JRF - Cutting the lifeline now would be the wrong decision
If the Chancellor wants to wrap the nation’s arms around families facing a long period of financial insecurity he would keep the £20 for a further year rather than cut benefits and give a lump sum, ensuring that everyone who needs support during the year can benefit.
Responding to reports that the Chancellor plans to end the £20 rise in Universal Credit in April, Helen Barnard, Director, Joseph Rowntree Foundation said:
“Giving a lump sum while cutting regular payments would not be the lifeline households need when facing a long period of uncertainty. The £20 increase in Universal Credit has been the right course of action, given that the social security system wasn’t sufficient to prevent families being pulled under, especially as job losses hit workers on low incomes the hardest. Cutting that lifeline now would be the wrong decision and will reduce the level of support for people out of work to the lowest level since 1990.

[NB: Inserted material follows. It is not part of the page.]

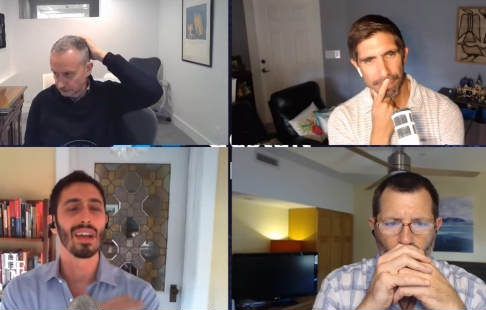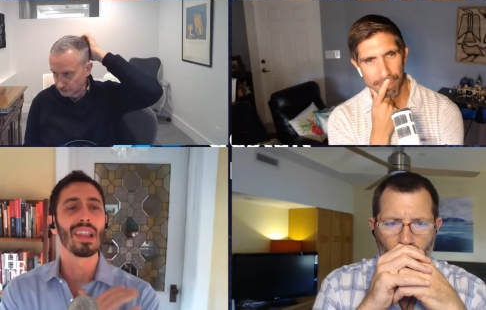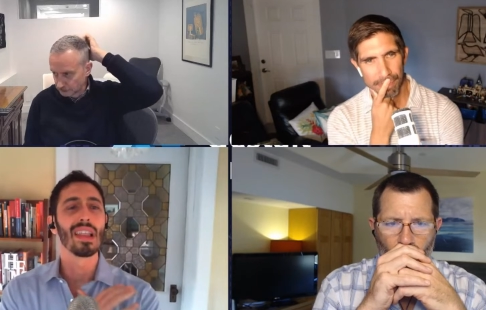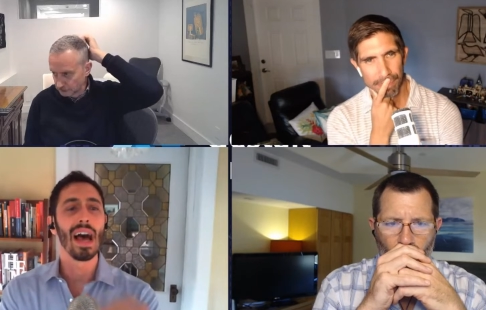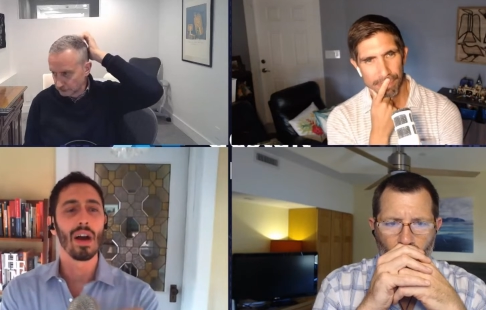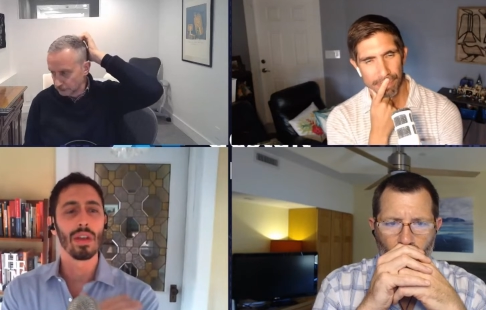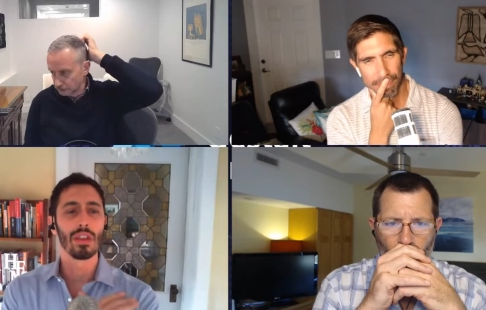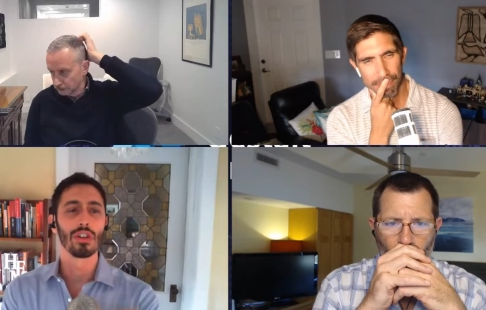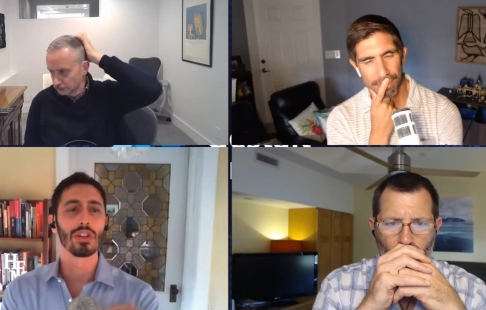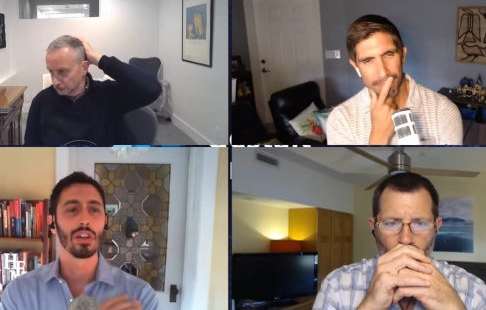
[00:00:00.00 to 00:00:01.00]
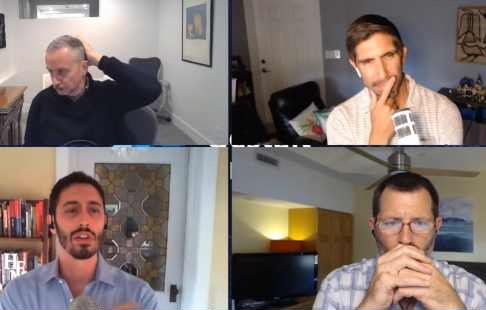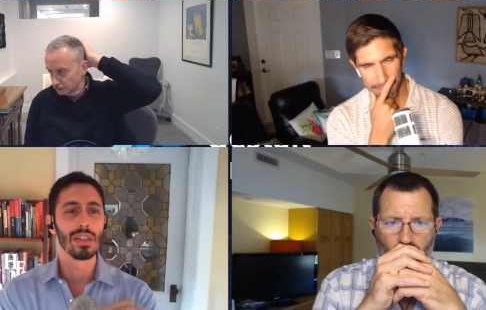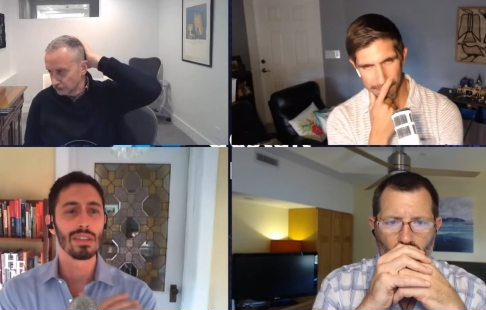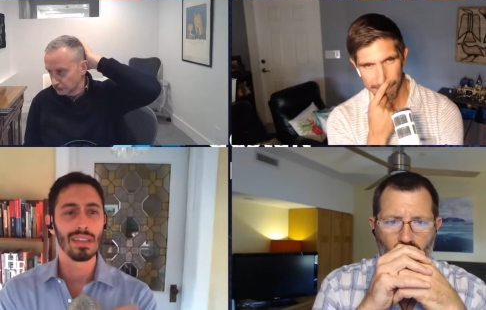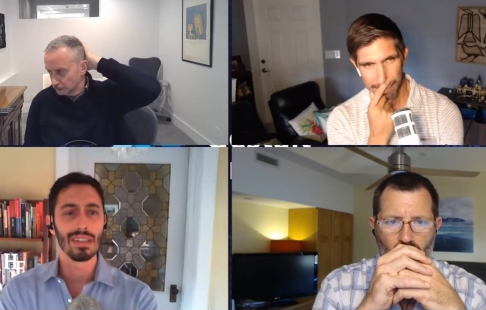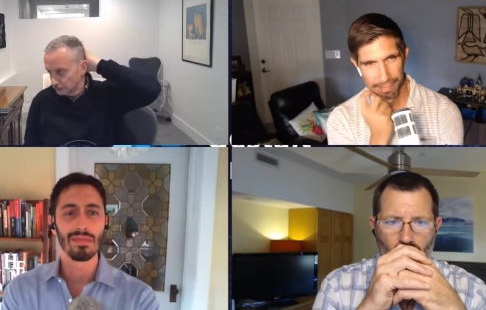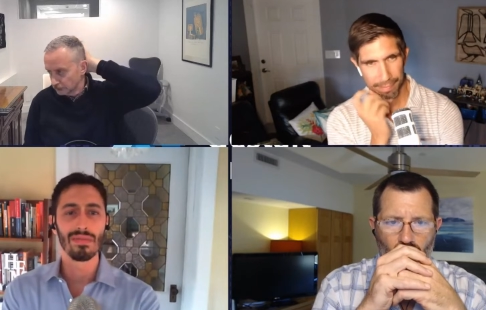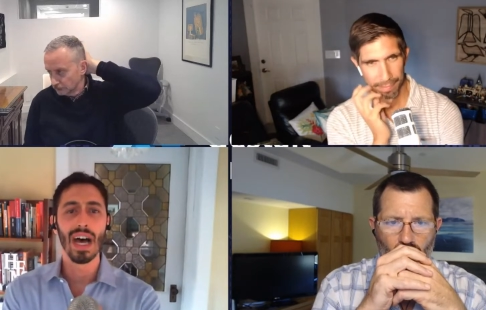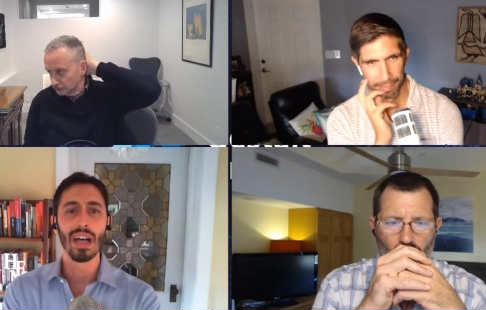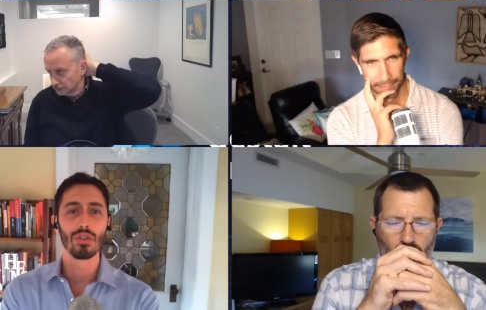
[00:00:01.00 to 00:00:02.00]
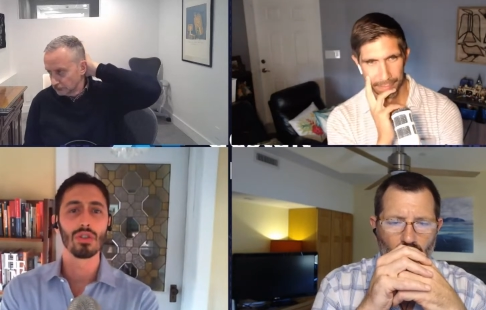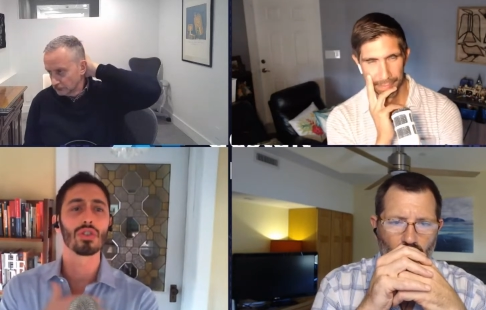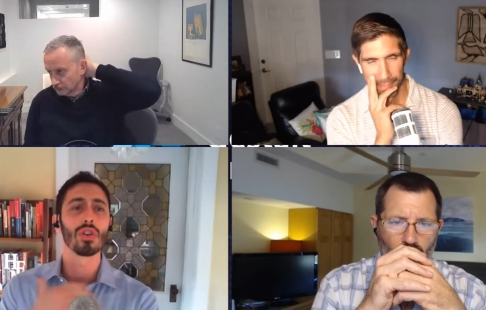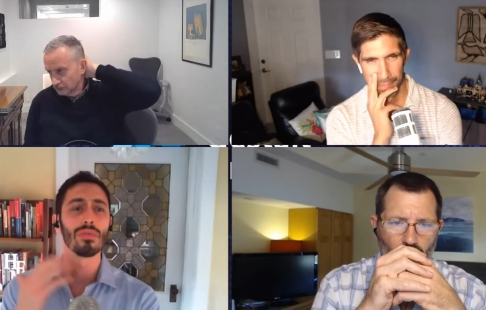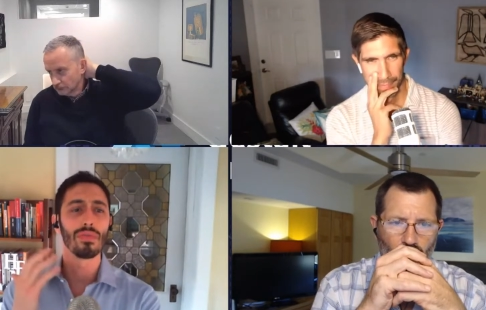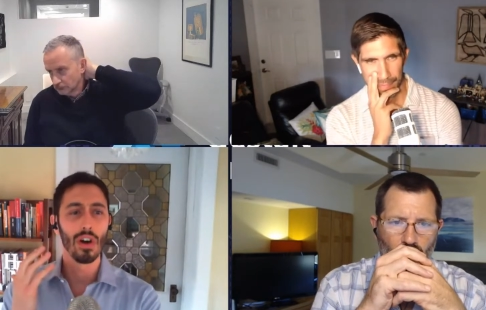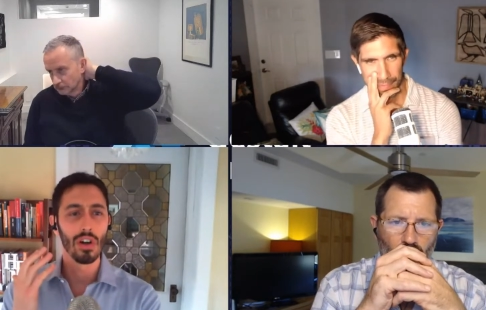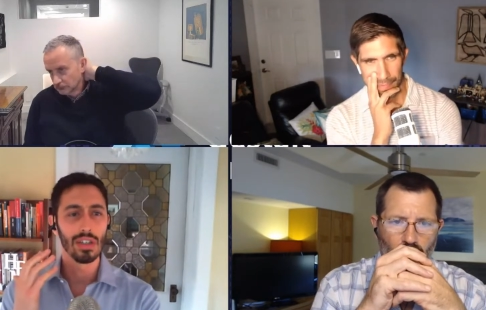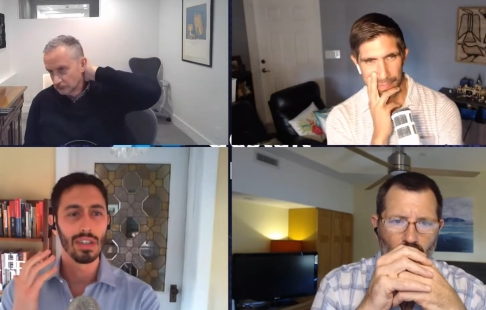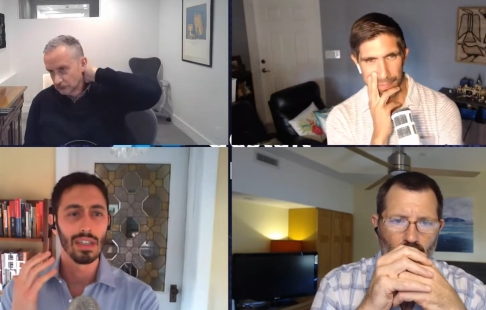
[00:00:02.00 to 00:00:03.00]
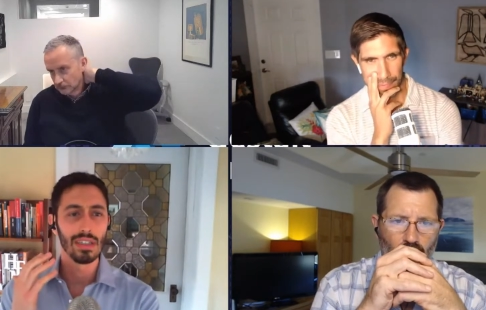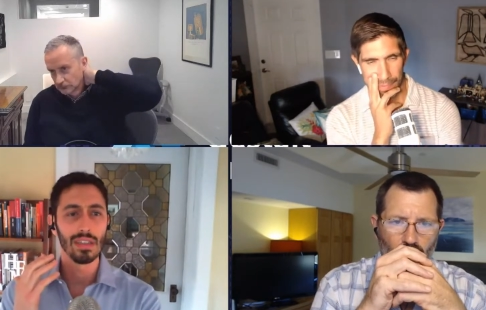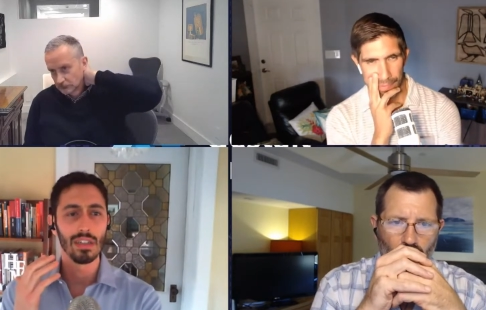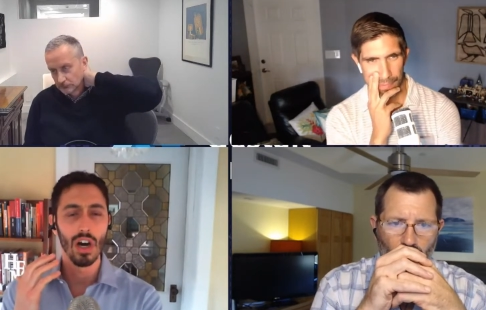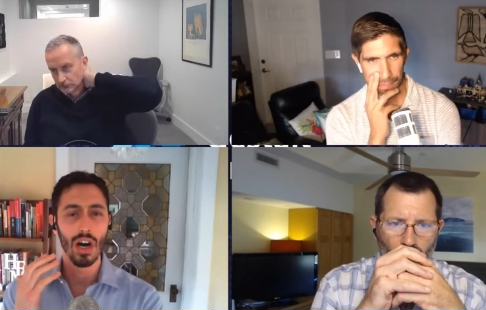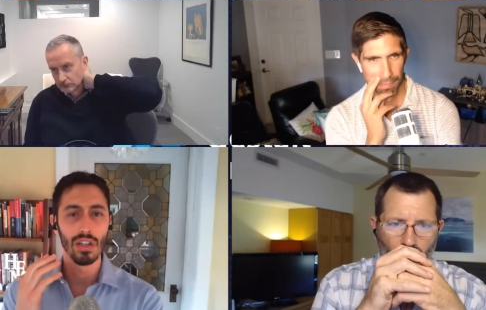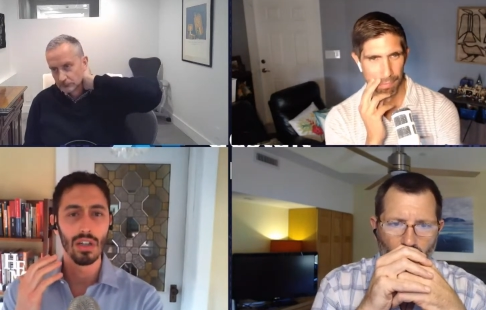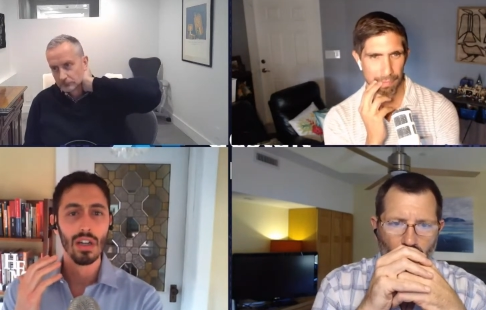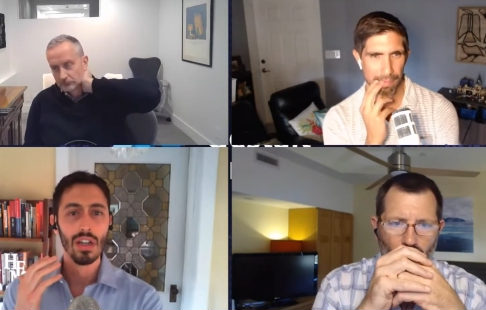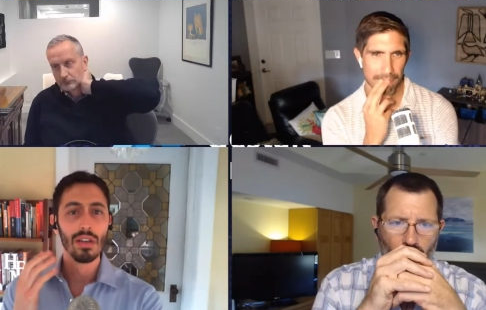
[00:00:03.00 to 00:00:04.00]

Speaker 1: allowing their currencies to value so far against the dollar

“Unemployment is projected to peak later this year so ending the lifeline now and giving a lump sum will not help people for whom the worst impact is yet to be felt. People living on a low income have seen their incomes fall, and fall fastest over the last decade, and face an extremely challenging year ahead of them. If the Chancellor wants to wrap the nation’s arms around families facing a long period of financial insecurity he would keep the £20 for a further year rather than cut benefits and give a lump sum, ensuring that everyone who needs support during the year can benefit.
“Families need the certainty of being able to plan their budgets in advance. Rather than cutting Universal Credit in April, the Government should recognise that our social security system needs to adequately support us through difficult times, and must extend this same support to those on legacy benefits.”